> Exercise prompt: Repeat the records exactly, minus the pictures.

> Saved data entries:

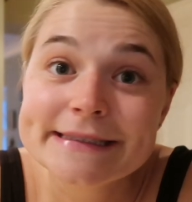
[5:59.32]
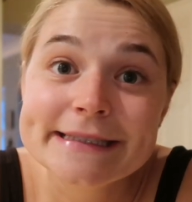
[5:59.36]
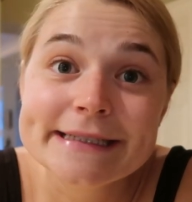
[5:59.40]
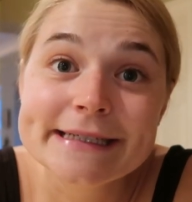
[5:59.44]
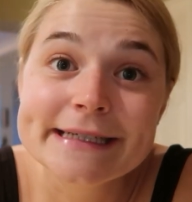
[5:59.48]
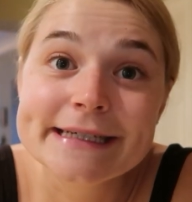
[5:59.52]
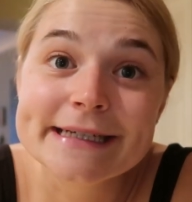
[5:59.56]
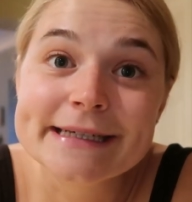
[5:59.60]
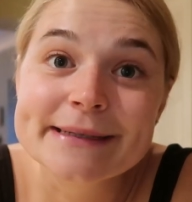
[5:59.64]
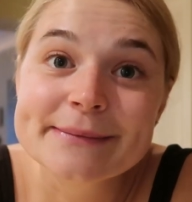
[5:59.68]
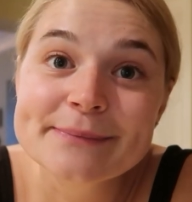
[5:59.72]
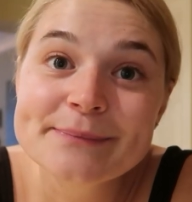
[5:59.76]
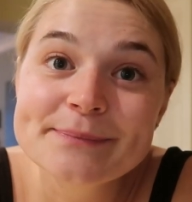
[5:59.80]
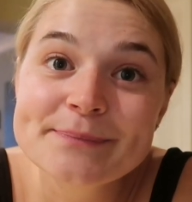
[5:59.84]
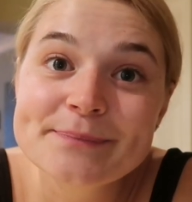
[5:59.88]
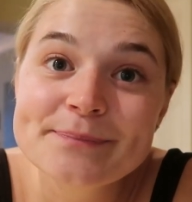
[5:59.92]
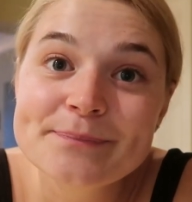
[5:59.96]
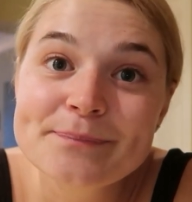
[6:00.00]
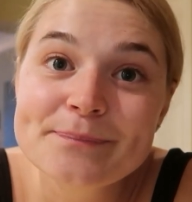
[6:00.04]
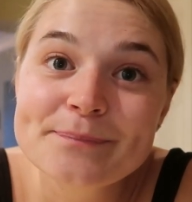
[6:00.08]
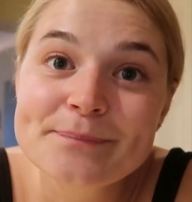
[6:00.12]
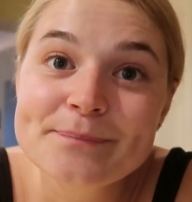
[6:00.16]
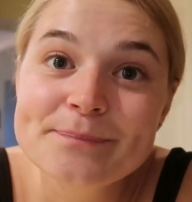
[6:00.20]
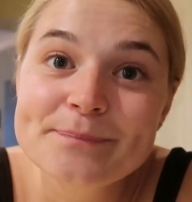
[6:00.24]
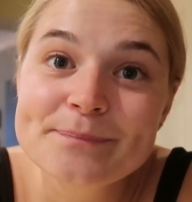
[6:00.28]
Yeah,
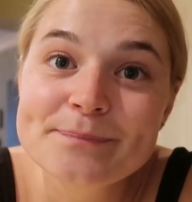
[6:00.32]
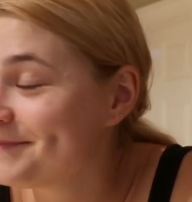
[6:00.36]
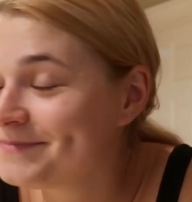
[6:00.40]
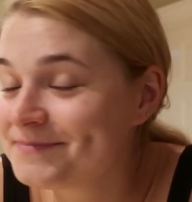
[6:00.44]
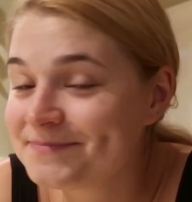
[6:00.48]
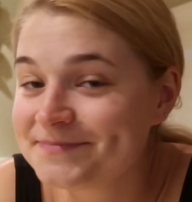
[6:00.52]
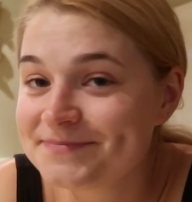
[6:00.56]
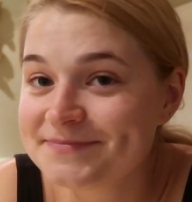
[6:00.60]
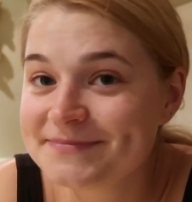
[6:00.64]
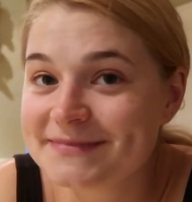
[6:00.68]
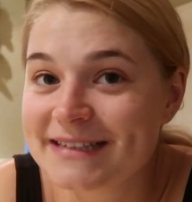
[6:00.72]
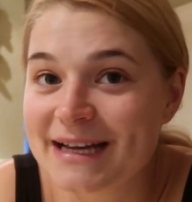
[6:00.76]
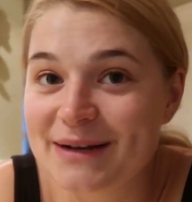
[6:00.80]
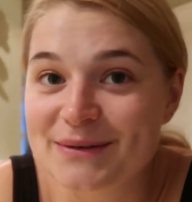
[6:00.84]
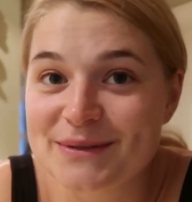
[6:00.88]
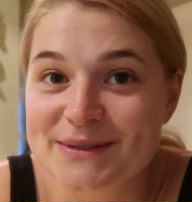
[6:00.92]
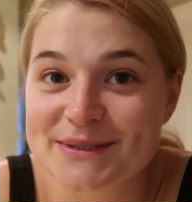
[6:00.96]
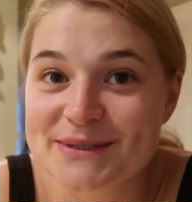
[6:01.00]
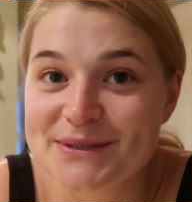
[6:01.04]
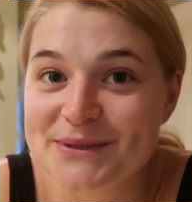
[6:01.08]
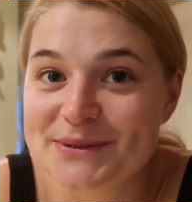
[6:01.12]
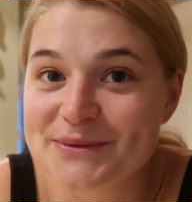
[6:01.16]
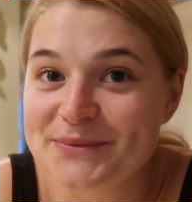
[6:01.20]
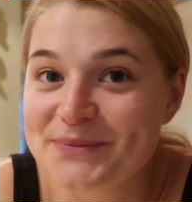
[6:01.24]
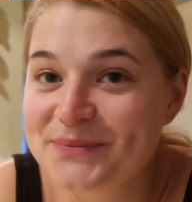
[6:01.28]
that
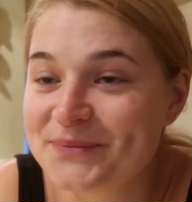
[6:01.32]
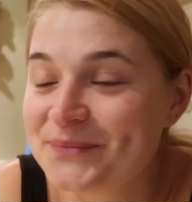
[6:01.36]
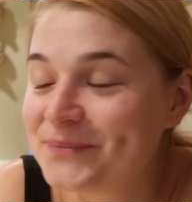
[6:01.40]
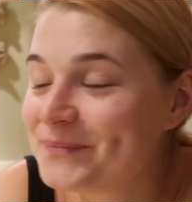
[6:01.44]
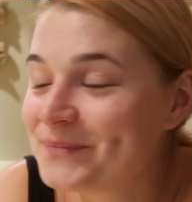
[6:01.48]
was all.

> Worked solution:
[5:59.32]
[5:59.36]
[5:59.40]
[5:59.44]
[5:59.48]
[5:59.52]
[5:59.56]
[5:59.60]
[5:59.64]
[5:59.68]
[5:59.72]
[5:59.76]
[5:59.80]
[5:59.84]
[5:59.88]
[5:59.92]
[5:59.96]
[6:00.00]
[6:00.04]
[6:00.08]
[6:00.12]
[6:00.16]
[6:00.20]
[6:00.24]
[6:00.28]
Yeah,
[6:00.32]
[6:00.36]
[6:00.40]
[6:00.44]
[6:00.48]
[6:00.52]
[6:00.56]
[6:00.60]
[6:00.64]
[6:00.68]
[6:00.72]
[6:00.76]
[6:00.80]
[6:00.84]
[6:00.88]
[6:00.92]
[6:00.96]
[6:01.00]
[6:01.04]
[6:01.08]
[6:01.12]
[6:01.16]
[6:01.20]
[6:01.24]
[6:01.28]
that
[6:01.32]
[6:01.36]
[6:01.40]
[6:01.44]
[6:01.48]
was all.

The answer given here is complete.